* **Problem to solve**
Retype the data exactly, skipping any picture in it.

Supplied material section start

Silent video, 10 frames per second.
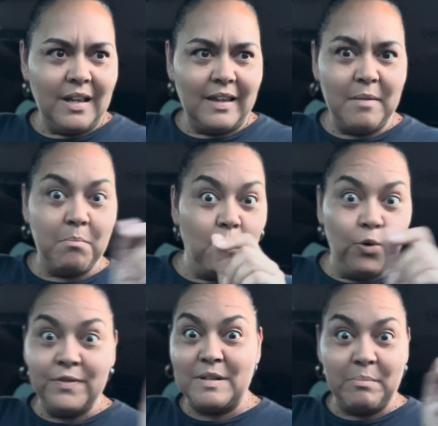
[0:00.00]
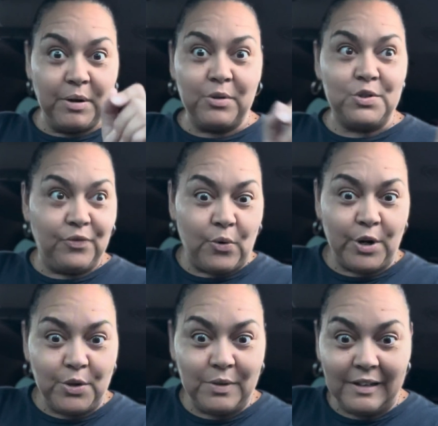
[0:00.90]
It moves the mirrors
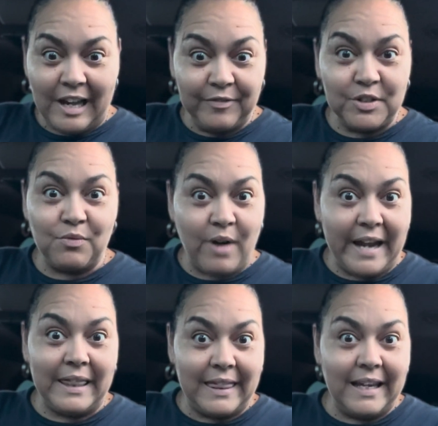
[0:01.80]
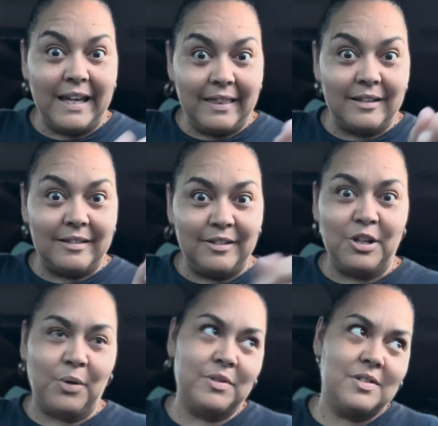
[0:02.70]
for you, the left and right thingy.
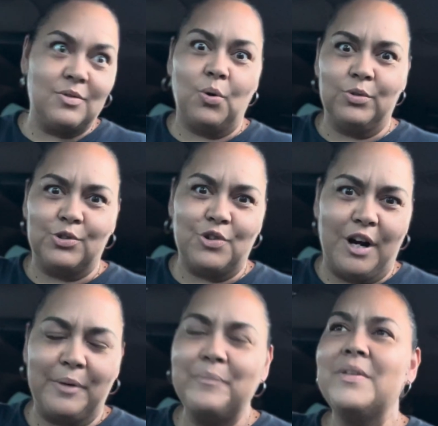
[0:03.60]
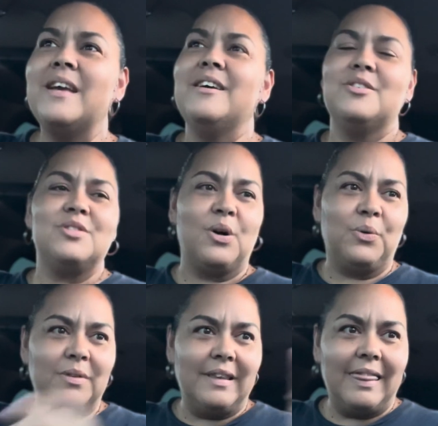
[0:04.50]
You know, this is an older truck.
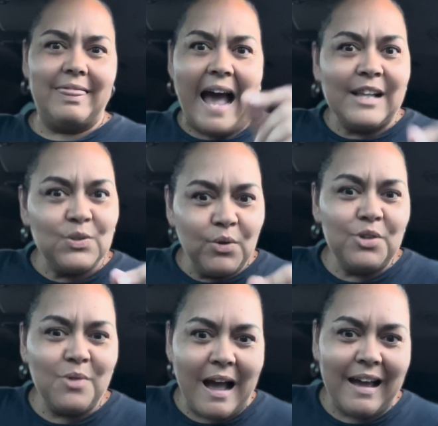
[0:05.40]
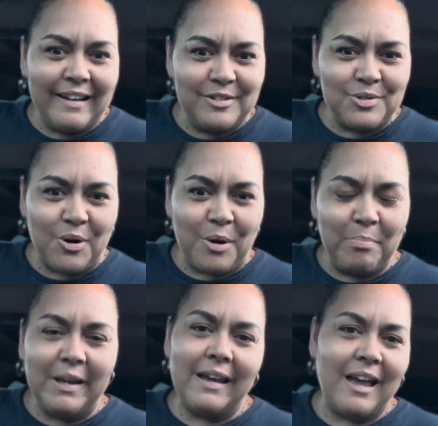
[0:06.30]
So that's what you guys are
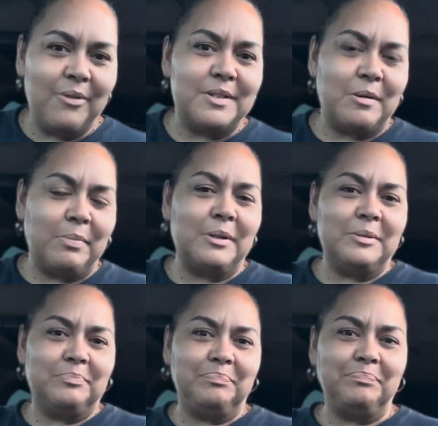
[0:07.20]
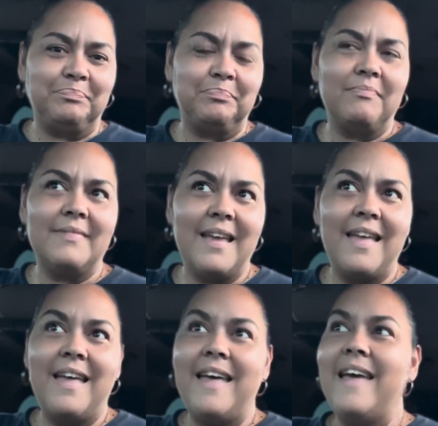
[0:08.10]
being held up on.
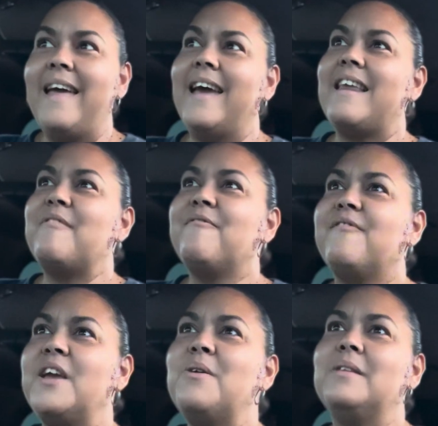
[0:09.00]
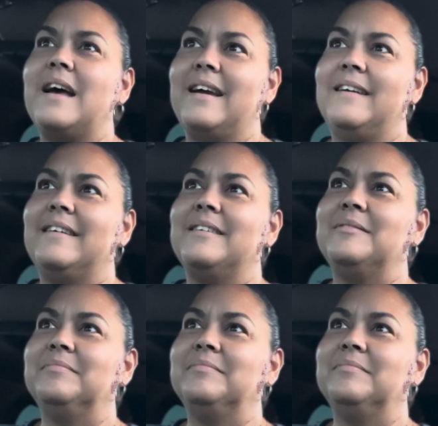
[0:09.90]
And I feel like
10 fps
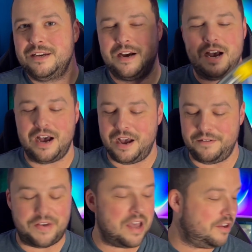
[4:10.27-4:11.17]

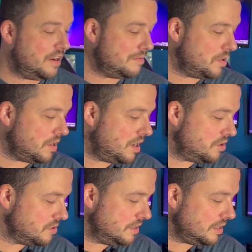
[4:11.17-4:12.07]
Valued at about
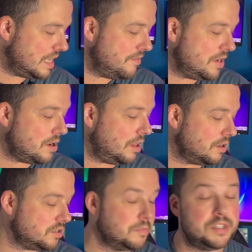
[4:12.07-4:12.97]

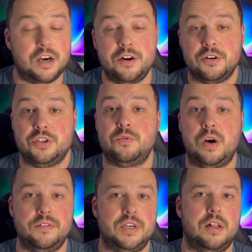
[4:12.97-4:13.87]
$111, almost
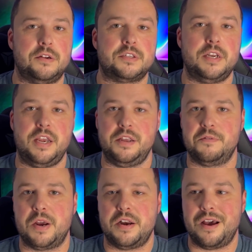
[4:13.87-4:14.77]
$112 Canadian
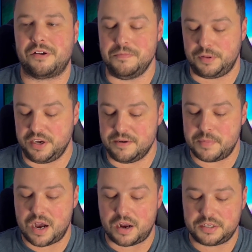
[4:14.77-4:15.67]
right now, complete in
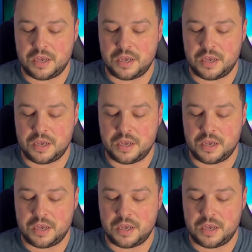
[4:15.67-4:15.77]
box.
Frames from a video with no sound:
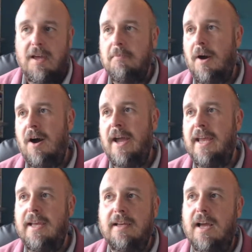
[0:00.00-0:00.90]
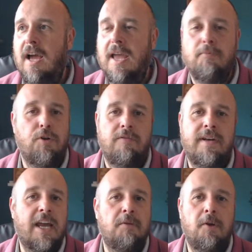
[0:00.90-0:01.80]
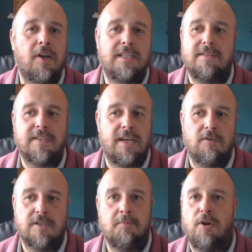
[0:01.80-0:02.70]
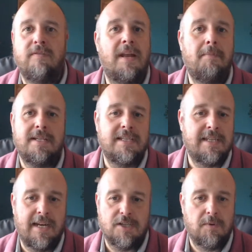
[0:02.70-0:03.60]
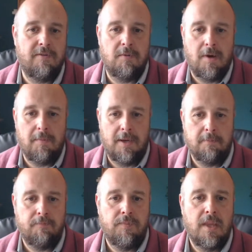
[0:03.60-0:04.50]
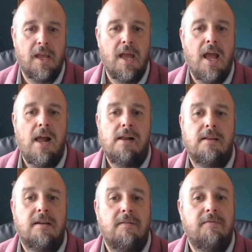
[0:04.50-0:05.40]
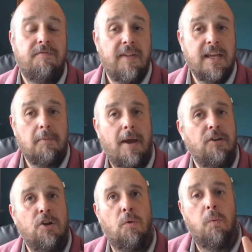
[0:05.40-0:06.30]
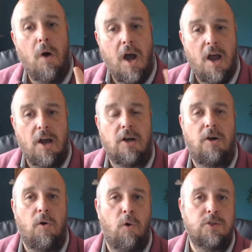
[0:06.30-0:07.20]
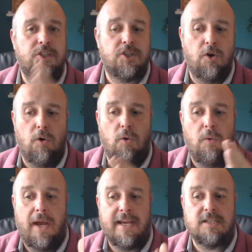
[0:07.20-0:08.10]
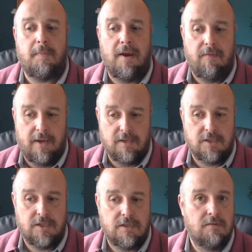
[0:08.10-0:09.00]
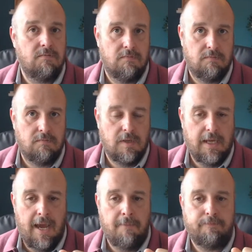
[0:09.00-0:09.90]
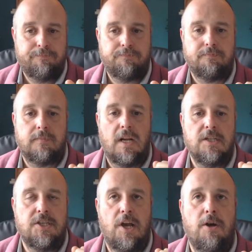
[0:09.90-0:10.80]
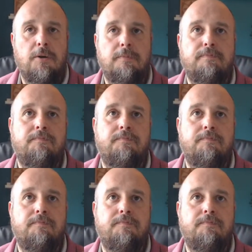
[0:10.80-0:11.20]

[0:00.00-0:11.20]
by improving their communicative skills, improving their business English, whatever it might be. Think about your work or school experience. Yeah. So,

Supplied material section end

* **Exercise result**
Silent video, 10 frames per second.
[0:00.00]
[0:00.90]
It moves the mirrors
[0:01.80]
[0:02.70]
for you, the left and right thingy.
[0:03.60]
[0:04.50]
You know, this is an older truck.
[0:05.40]
[0:06.30]
So that's what you guys are
[0:07.20]
[0:08.10]
being held up on.
[0:09.00]
[0:09.90]
And I feel like
10 fps
[4:10.27-4:11.17]

[4:11.17-4:12.07]
Valued at about
[4:12.07-4:12.97]

[4:12.97-4:13.87]
$111, almost
[4:13.87-4:14.77]
$112 Canadian
[4:14.77-4:15.67]
right now, complete in
[4:15.67-4:15.77]
box.
Frames from a video with no sound:
[0:00.00-0:00.90]
[0:00.90-0:01.80]
[0:01.80-0:02.70]
[0:02.70-0:03.60]
[0:03.60-0:04.50]
[0:04.50-0:05.40]
[0:05.40-0:06.30]
[0:06.30-0:07.20]
[0:07.20-0:08.10]
[0:08.10-0:09.00]
[0:09.00-0:09.90]
[0:09.90-0:10.80]
[0:10.80-0:11.20]

[0:00.00-0:11.20]
by improving their communicative skills, improving their business English, whatever it might be. Think about your work or school experience. Yeah. So,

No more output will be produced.